Dataset entries
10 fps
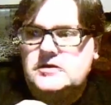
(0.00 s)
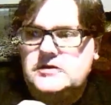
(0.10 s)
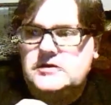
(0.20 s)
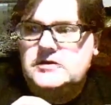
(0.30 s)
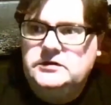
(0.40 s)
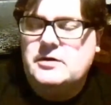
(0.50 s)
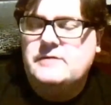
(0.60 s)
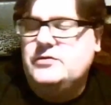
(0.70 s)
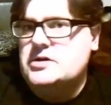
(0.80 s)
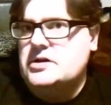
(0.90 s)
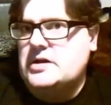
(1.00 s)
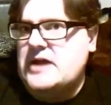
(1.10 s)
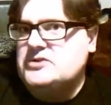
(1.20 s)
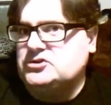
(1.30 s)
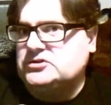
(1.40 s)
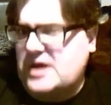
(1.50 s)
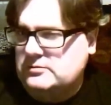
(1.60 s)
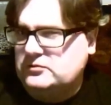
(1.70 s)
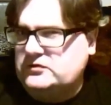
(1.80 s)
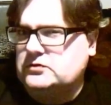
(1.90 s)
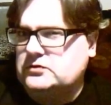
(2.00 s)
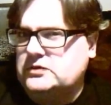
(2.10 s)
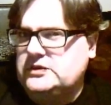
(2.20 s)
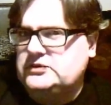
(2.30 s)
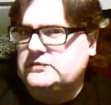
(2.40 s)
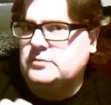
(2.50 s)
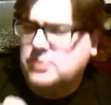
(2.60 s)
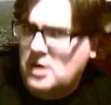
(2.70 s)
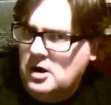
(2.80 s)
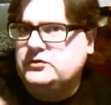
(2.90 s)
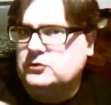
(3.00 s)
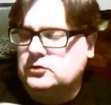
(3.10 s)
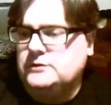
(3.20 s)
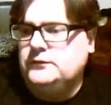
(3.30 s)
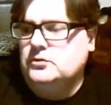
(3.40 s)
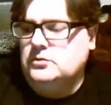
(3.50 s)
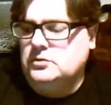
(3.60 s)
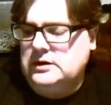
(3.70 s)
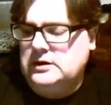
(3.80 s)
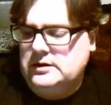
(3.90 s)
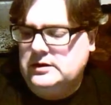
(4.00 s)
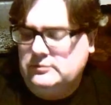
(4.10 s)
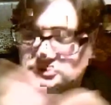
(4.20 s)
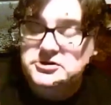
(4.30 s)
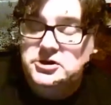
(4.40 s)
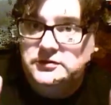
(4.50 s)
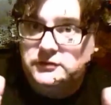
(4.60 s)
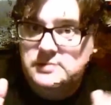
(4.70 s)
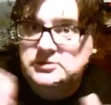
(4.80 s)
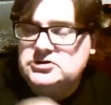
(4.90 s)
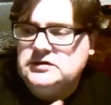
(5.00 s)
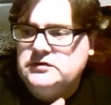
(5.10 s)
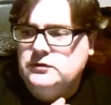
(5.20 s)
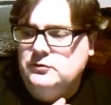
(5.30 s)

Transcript: The use of the Azure table storage for blobs, or for which you'd use for images,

Goal of the exercise: Please output the records exactly, leaving the pictures out.

Response below:
10 fps
(0.00 s)
(0.10 s)
(0.20 s)
(0.30 s)
(0.40 s)
(0.50 s)
(0.60 s)
(0.70 s)
(0.80 s)
(0.90 s)
(1.00 s)
(1.10 s)
(1.20 s)
(1.30 s)
(1.40 s)
(1.50 s)
(1.60 s)
(1.70 s)
(1.80 s)
(1.90 s)
(2.00 s)
(2.10 s)
(2.20 s)
(2.30 s)
(2.40 s)
(2.50 s)
(2.60 s)
(2.70 s)
(2.80 s)
(2.90 s)
(3.00 s)
(3.10 s)
(3.20 s)
(3.30 s)
(3.40 s)
(3.50 s)
(3.60 s)
(3.70 s)
(3.80 s)
(3.90 s)
(4.00 s)
(4.10 s)
(4.20 s)
(4.30 s)
(4.40 s)
(4.50 s)
(4.60 s)
(4.70 s)
(4.80 s)
(4.90 s)
(5.00 s)
(5.10 s)
(5.20 s)
(5.30 s)

Transcript: The use of the Azure table storage for blobs, or for which you'd use for images,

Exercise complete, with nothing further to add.